Цзин Ли слышит женский голос, возбужденно говорящий что-то по-испански, и замирает на месте. Кто это? Она смотрит на девушек, но девушки, похоже — да, точно, — мертвы, тела их безвольно распластаны. Да, это так, говорит она себе. Мертвые! Теперь слышно латиноамериканскую танцевальную мелодию. Радио в машине по-прежнему включено, а жижа успела стечь с динамиков на приборной доске. «Yo te voy amor hasta el fin de tiempo!»[4] — стонет певец.

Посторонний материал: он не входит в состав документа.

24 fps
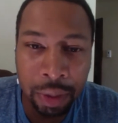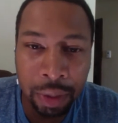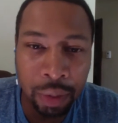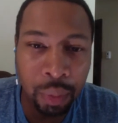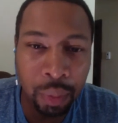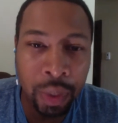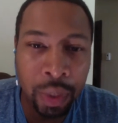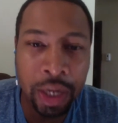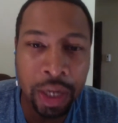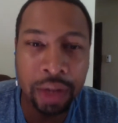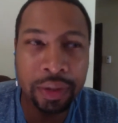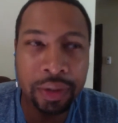
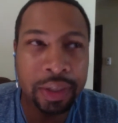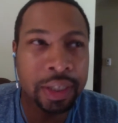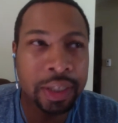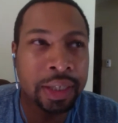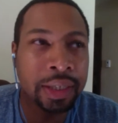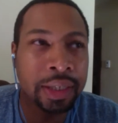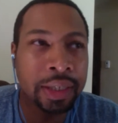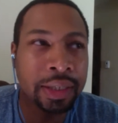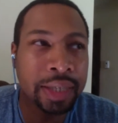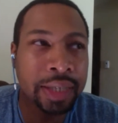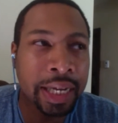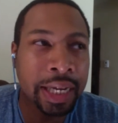But wealth right.
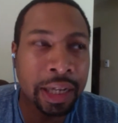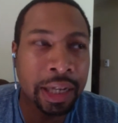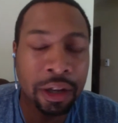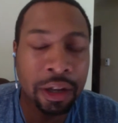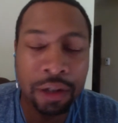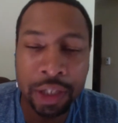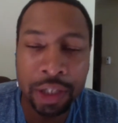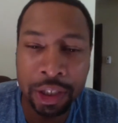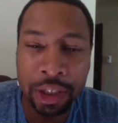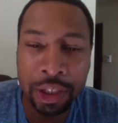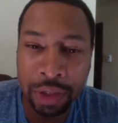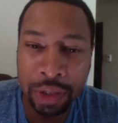Uh-huh. is how
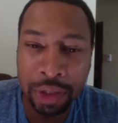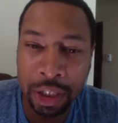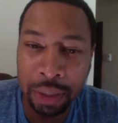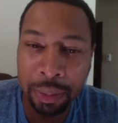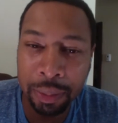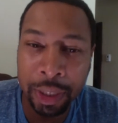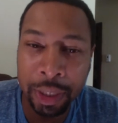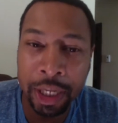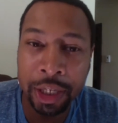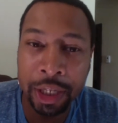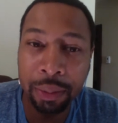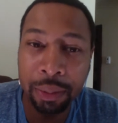long can you keep
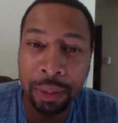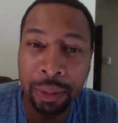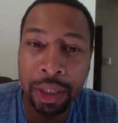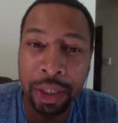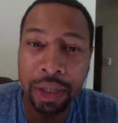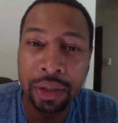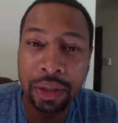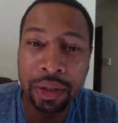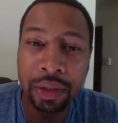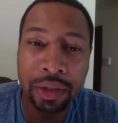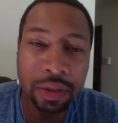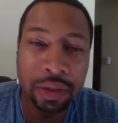paying your
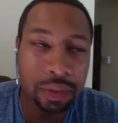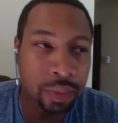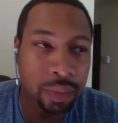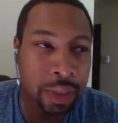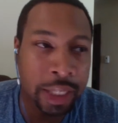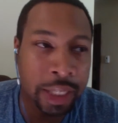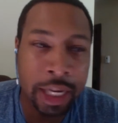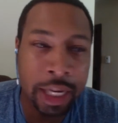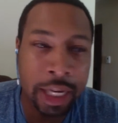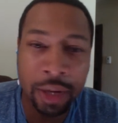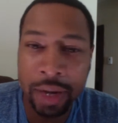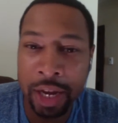bills
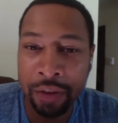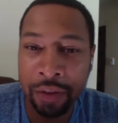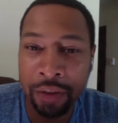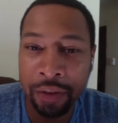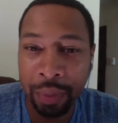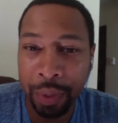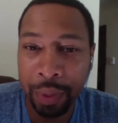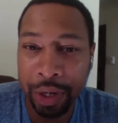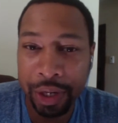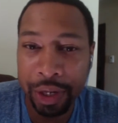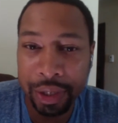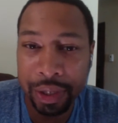without having
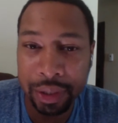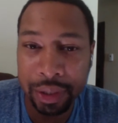to work?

На горизонте забрезжил утренний свет, видно, как над стоянкой хлещет ливень.

Теперь Цзин Ли понимает. Кто-то знает. Кто-то знает, чем она занимается. Они видели, как она садилась в машину на Манхэттене, и поехали следом. Им нужна была она.

Она пускается бегом. Несется по мостовой, мокрые черные волосы развеваются, глаза широко раскрыты; она бежит, спасая собственную жизнь.